The president spoke from a theatre in a historic Rio de Janeiro square where a 1984 protest set the stage for the eventual end of a 20-year military dictatorship.

He said those protesters showed how a popular revolt could produce a thriving democracy. And without specifically mentioning the military action he authorized just a day ago in Libya, the president drew a connection to the events there and throughout the Middle East.

"We've seen the people of Libya take a courageous stand against a regime determined to brutalize its own citizens. Across the region, we have seen young people rise up -- a new generation demanding the right to determine their own future," the president said.

"From the beginning, we have made clear that the change they seek must be driven by their own people. But as two nations who have struggled over many generations to perfect our own democracies, the United States and Brazil know that the future of the Arab world will be determined by its people."

The events in Libya had threatened to overshadow Obama's three-country, five-day Latin American tour, so Obama sought on Sunday to use Brazil's own history to illuminate what's happening halfway around the world.

The president, speaking on day two of his trip, underscored that the people of Brazil determined the country's future, as he said must happen in the Middle East. It's a message Obama has conveyed ever since Tunisia's uprising in January set off a chain reaction through Egypt and to Libya.

With the U.S. now involved in military action to enforce an internationally authorized no-fly zone over Libya Obama wants to be particularly clear to his audience back home that the U.S. will not write the final chapter in that country, or any other. He's insisted there will be no American ground troops in Libya.

"No one can say for certain how this change will end, but I do know that change is not something that we should fear," the president said.

"That is the example of Brazil. Brazil -- a country that shows that a dictatorship can become a thriving democracy. Brazil -- a country that shows democracy delivers both freedom and opportunity to its people. Brazil -- a country that shows how a call for change that starts in the streets can transform a city, a country, and the world."

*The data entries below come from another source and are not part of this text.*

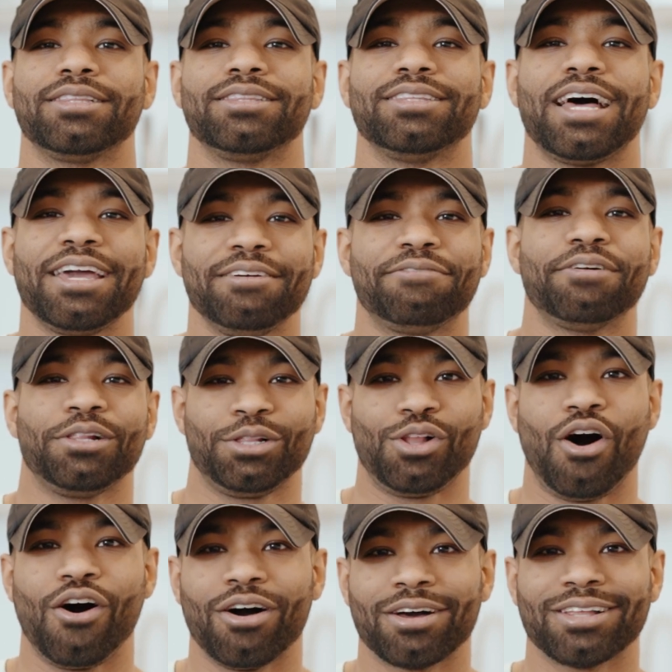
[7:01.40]

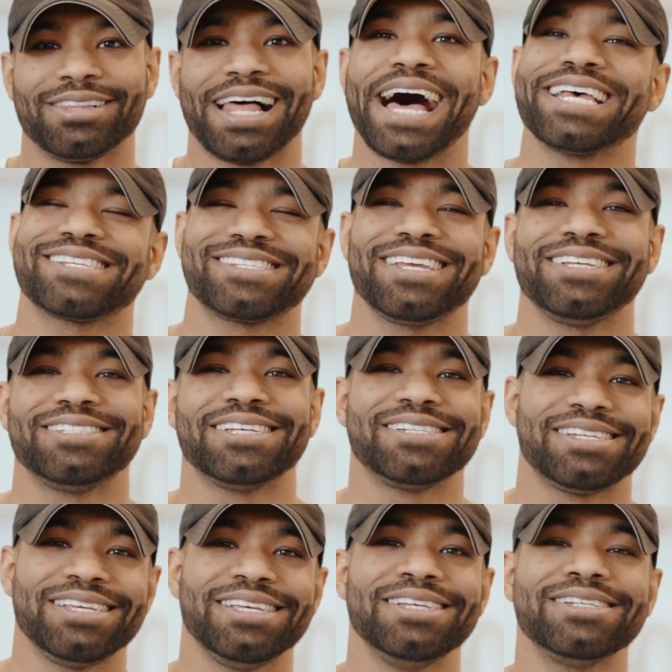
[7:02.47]
lifelong lasting
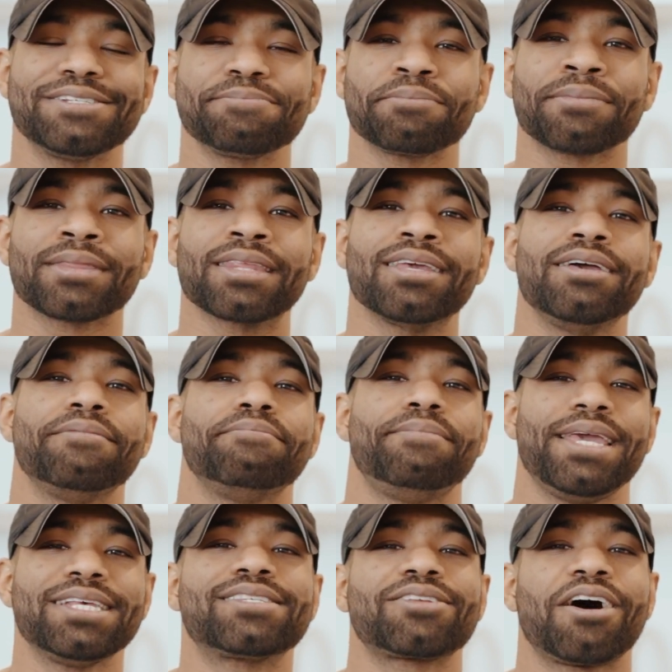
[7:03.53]
disease
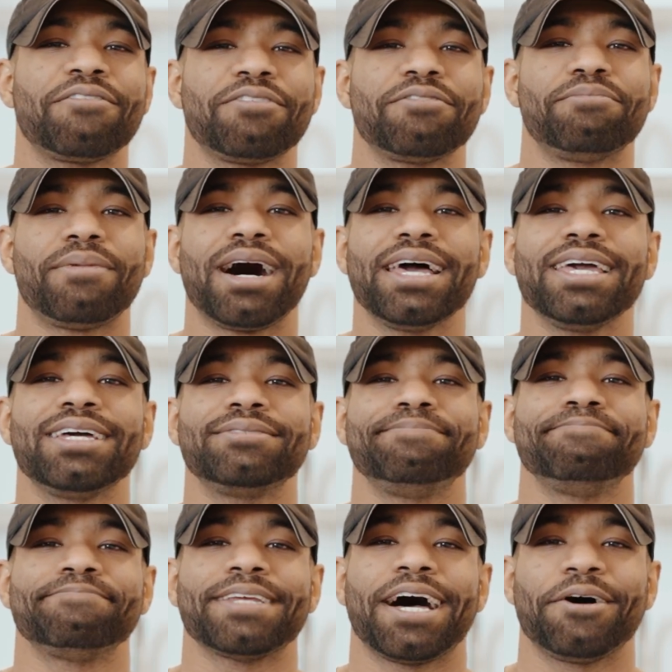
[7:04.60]
based off of my
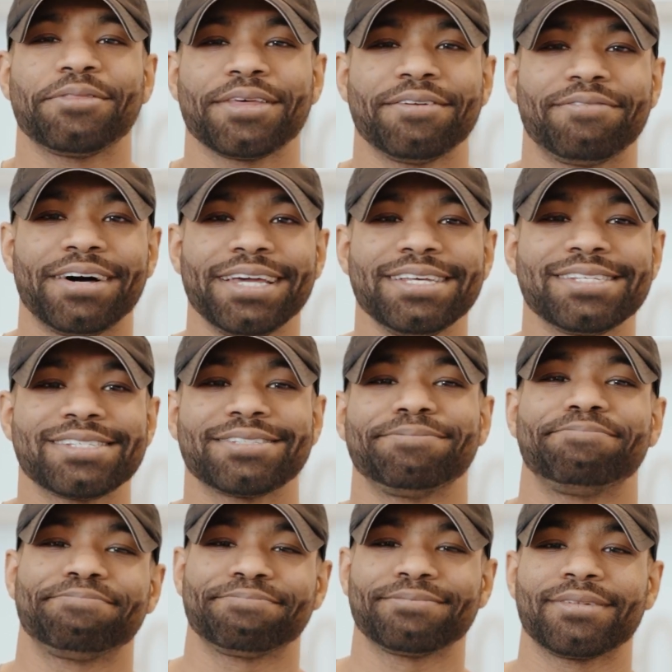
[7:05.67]
health advice.
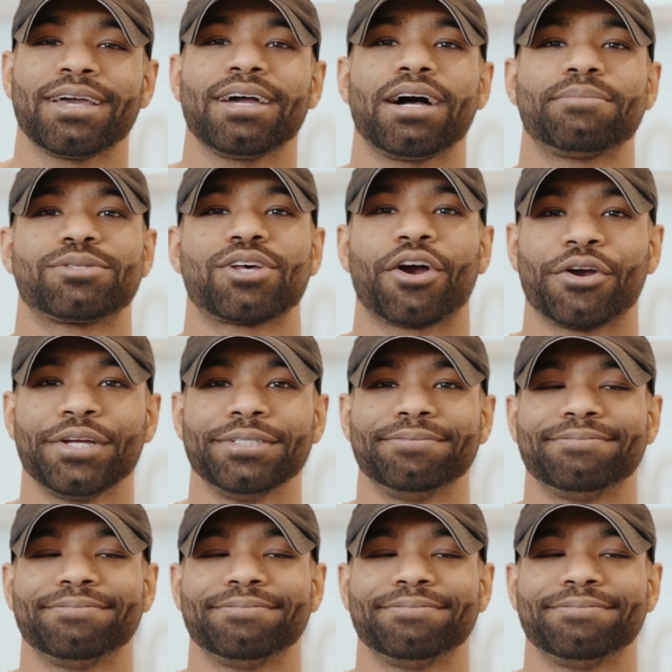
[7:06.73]
I'm sorry.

Brazil was ruled by a military dictatorship from 1964-85, a regime that was eased from power not by a sharp, violent revolution, but through a long, massive popular movement of peaceful protest and strikes led in large part by labour unions and dissident political groups.

Brazil is now enjoying one of the strongest democratic moments in its political history, and analysts have lauded the quality of its leadership during the last 16 years under former Presidents Fernando Henrique Cardoso and Luiz Inacio Lula da Silva.

New President Dilma Rousseff, the nation's first female leader, who took power in January, was a key member of a Marxist militant group that battled against the dictatorship.

Obama, who met Saturday with Rousseff, repeated that he hoped to strengthen ties between the two countries. Brazil large and vibrant economy stands out in the region.